Carcere di Trento, personale all’osso: «Impennata di richieste di trasferimento»
Visita della consigliera provinciale Demagri con l’avvocato Valcanover: «Trasferimento delle competenze in Regione per migliorare la situazione»
TRENTO. Visita alla Casa Circondariale di Spini di Gardolo, a Ferragosto, per la consigliera provinciale Paola Demagri con la collaborazione dell’avvocato Fabio Valcanover. «Ad oggi si fa riferimento alla Sede di Padova ma nel 2018 si è avviato l’iter per chiedere che il Provveditorato venga trasferito in Regione certa che migliorerebbero le competenze in materia di personale, organizzazione servizi, invio detenuti e internati, rapporti con gli Enti locali e il Servizio Sanitario Provinciale», recita una nota di Demagri.
La visita si è tenuta per tutta la mattinata con particolare attenzione ad alcune tematiche: verifica situazione del reparto femminile, sovraffollamento, carenza risorse umane sia per quanto riguarda la Polizia Penitenziaria che del personale del settore infermeria-sanità, gestione tossicodipendenti, permanenza inappropriata di detenuti presso la Casa Circondariale.
«In base alla capienza detenuti la pianta organica prevede la presenza di 259 dipendenti nel ruolo di Polizia Penitenziaria che oggi è di 170 unità con un ricambio in questi giorni di 23 nuovi assunti e 25 trasferimenti. Un numero totale sottodimensionato considerato fra l’altro il sovraffollamento del carcere con 322 detenuti di cui 30 donne (nessun bambino presente) ed una capienza programmata da accordi Stato Regione di 240 unità. La carenza di personale mette a rischio sia la vita del personale stesso che dei detenuti rendendo impraticabili anche i progetti che prevedono il reintegro dei detenuti nella società. Ne deriva inoltre un impatto negativo sul funzionamento del carcere. Il sovraffollamento implica l’uso di celle trasformate in stanze da due a tre tre posti letto con evidenti disagi di convivenza che si trasformano poi in difficoltà gestionali ed organizzative».
«L’area sanitaria ha avuto momenti difficilissimi durante la pandemia (oggi 1 solo detenuto positivo) per la gestione dell’isolamento interno applicato per limitare la diffusione del virus ma anche per la gestione dell’isolamento da parenti e per i trattamenti sanitari nei casi di positività e sintomatologie correlate. Lo strascico delle difficoltà è ancora evidente in termini di stress del personale, reazioni verbali e fisiche dei detenuti, autolesionismo, problemi relazionali e gestionali. Il personale è impegnato a far fronte a moltissime problematiche per le quali non sempre è facile individuare di chi sia la competenza ma chi è in turno cerca di risolvere al meglio il problema attraverso la collaborazione tra Polizia e personale sanitario».
Per la consigliera provinciale Demagri «sono evidenti dei macro problemi che riguardano il personale sottodimensionato, l’assenza di supporto psicologico per il personale come forma preventiva da condizioni di stress e paura». Non mancano le «riflessioni sull’appropriatezza del ruolo dei vari professionisti.

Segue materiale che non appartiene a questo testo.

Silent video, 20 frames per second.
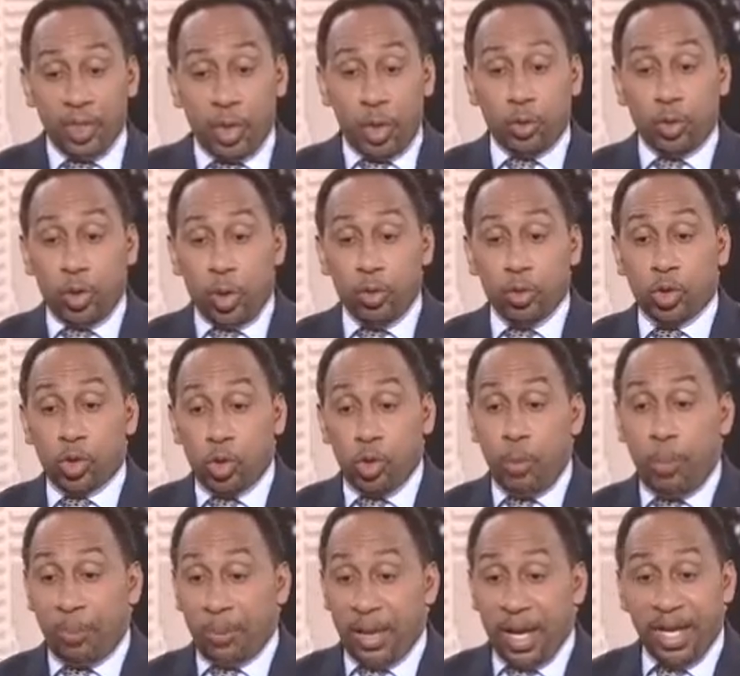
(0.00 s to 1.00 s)
though those
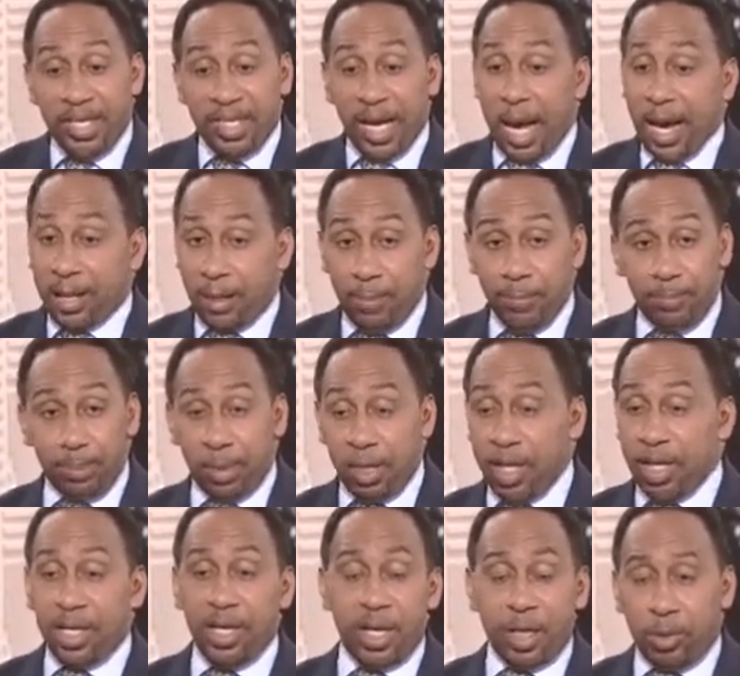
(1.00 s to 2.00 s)
2 plays, I
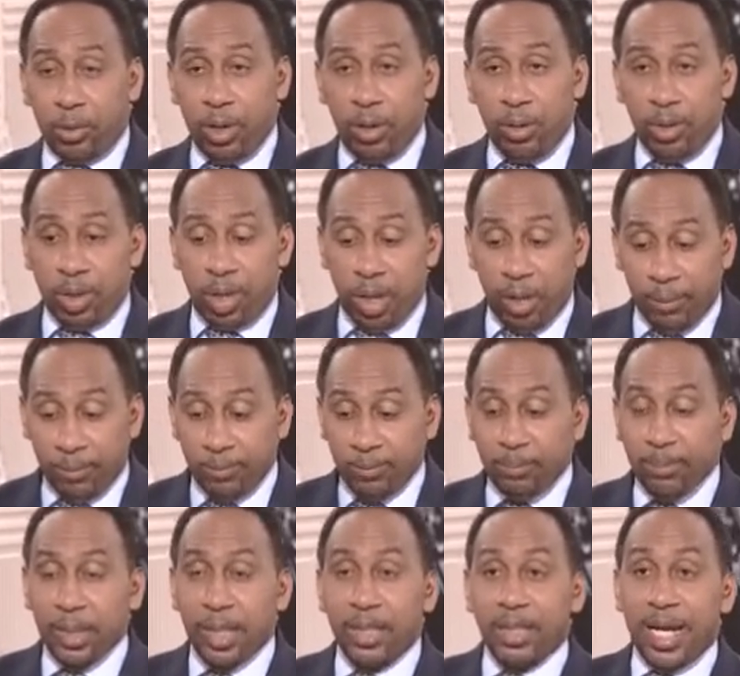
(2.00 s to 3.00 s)
completely agree with you,
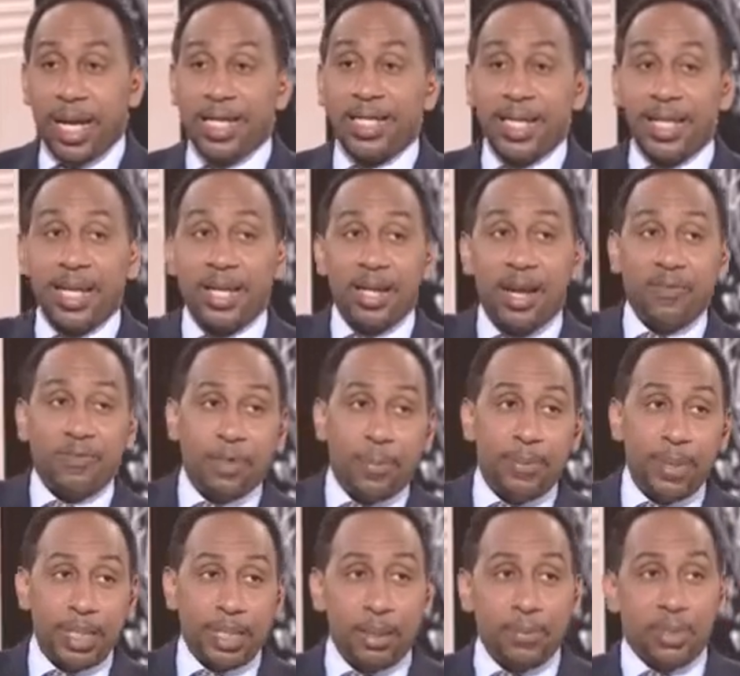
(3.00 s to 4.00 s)
they did enough to
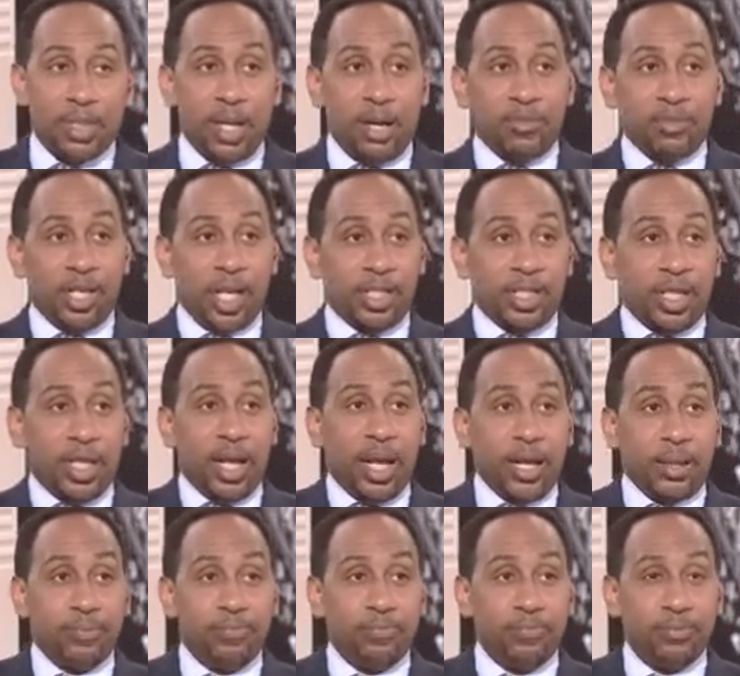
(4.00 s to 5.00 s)
beat themselves yesterday.
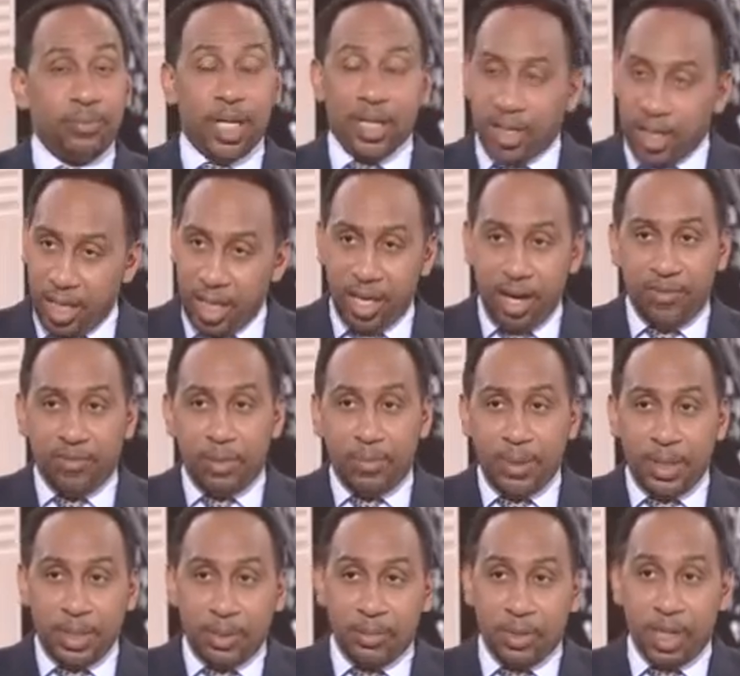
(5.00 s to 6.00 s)
They did enough to
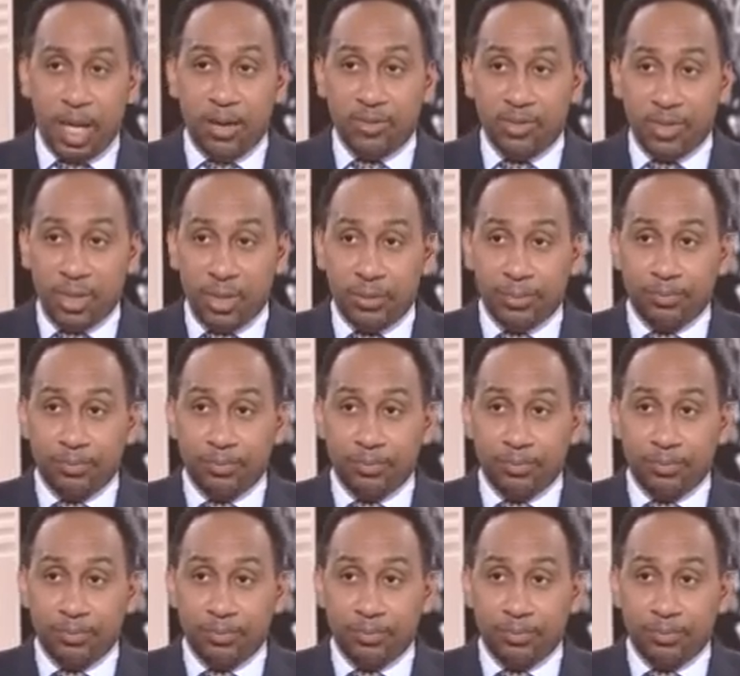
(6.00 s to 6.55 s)
beat themselves.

Va tenuta in seria considerazione l’impennata di richieste di trasferimento così come le recenti dimissioni in massa dei medici assunti successivamente con contratti migliorativi dal punto di vista economico».

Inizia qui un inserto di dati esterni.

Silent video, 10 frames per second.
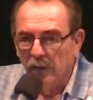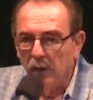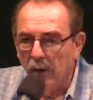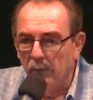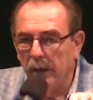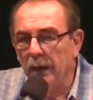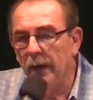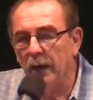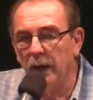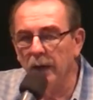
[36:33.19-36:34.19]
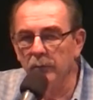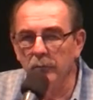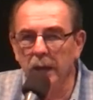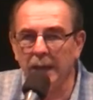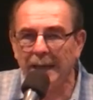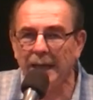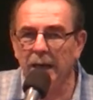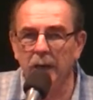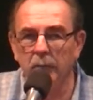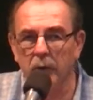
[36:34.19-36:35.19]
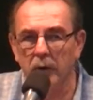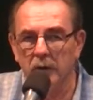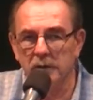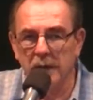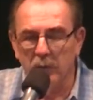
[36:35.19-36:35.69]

they are meat meat eating birds.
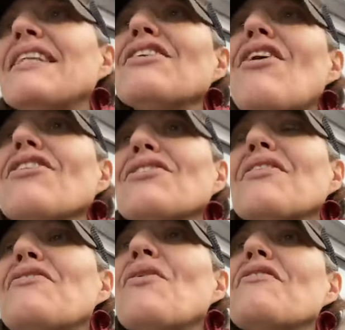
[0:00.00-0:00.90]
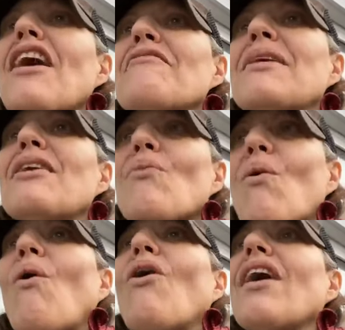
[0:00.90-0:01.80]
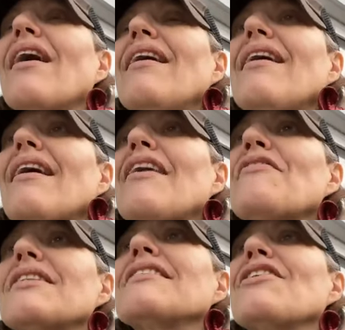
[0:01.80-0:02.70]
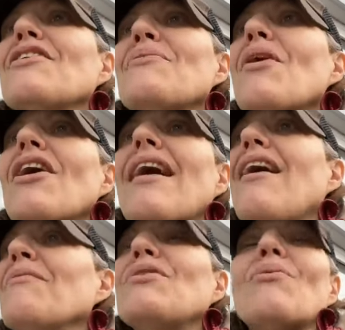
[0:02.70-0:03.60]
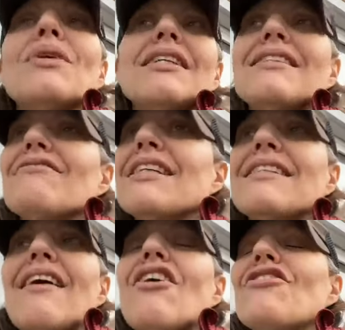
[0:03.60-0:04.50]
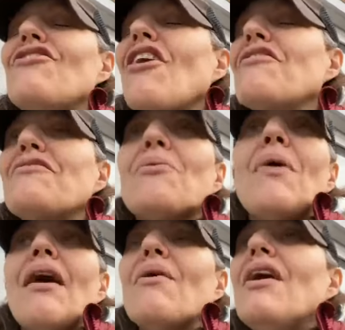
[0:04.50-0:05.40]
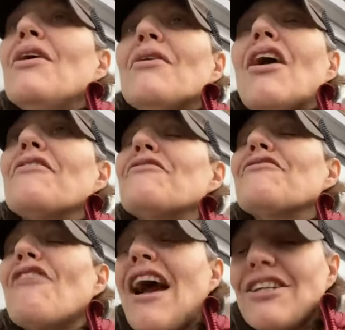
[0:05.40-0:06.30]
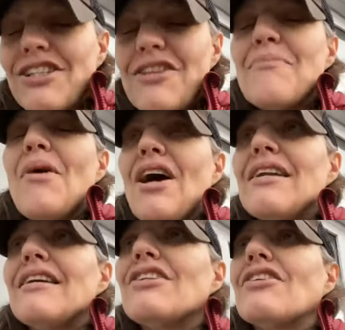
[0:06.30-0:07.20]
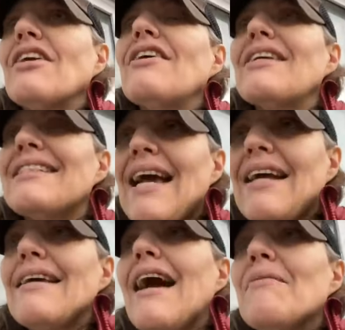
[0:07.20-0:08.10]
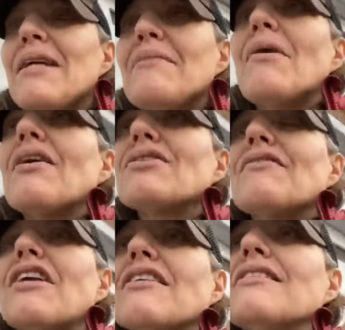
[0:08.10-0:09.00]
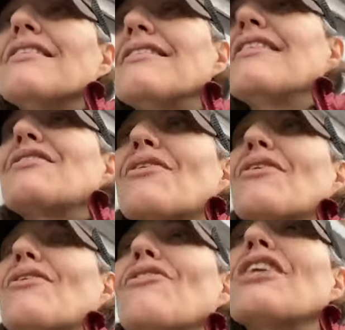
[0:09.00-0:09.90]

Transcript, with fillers: means I can't do a 45-minute walk if this isn't going to work out. I'm not willing to risk it. I know full well I've thrashed the mileage. I don't know exactly how many miles I've done since it's gone on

«Non va inoltre tralasciato il problema legato alla tossicodipendenza dichiarata e non, alla gestione della stessa con terapie sostitutive. Il 90% dei detenuti assume psicofarmaci, è affetto da tabagismo; è garantita la possibilità di scolarità e lavori interni e all’esterno ( semilibertà) che gratificano i detenuti e li preparano al reintegro sociale. Altissima la possibilità di recidiva».
«Sono rimasta colpita dalla sensibilità e umanità di tutto il personale incontrato questa mattina - riferisce la consigliera Demagri - e dalla disponibilità alla visita ispettiva non programmata in una insolita giornata di agosto che anziché dedicare allo svago ho preferito usare per toccare con mano le problematiche di una realtà che ha tutti i diritti di essere attenzionata dalla politica locale».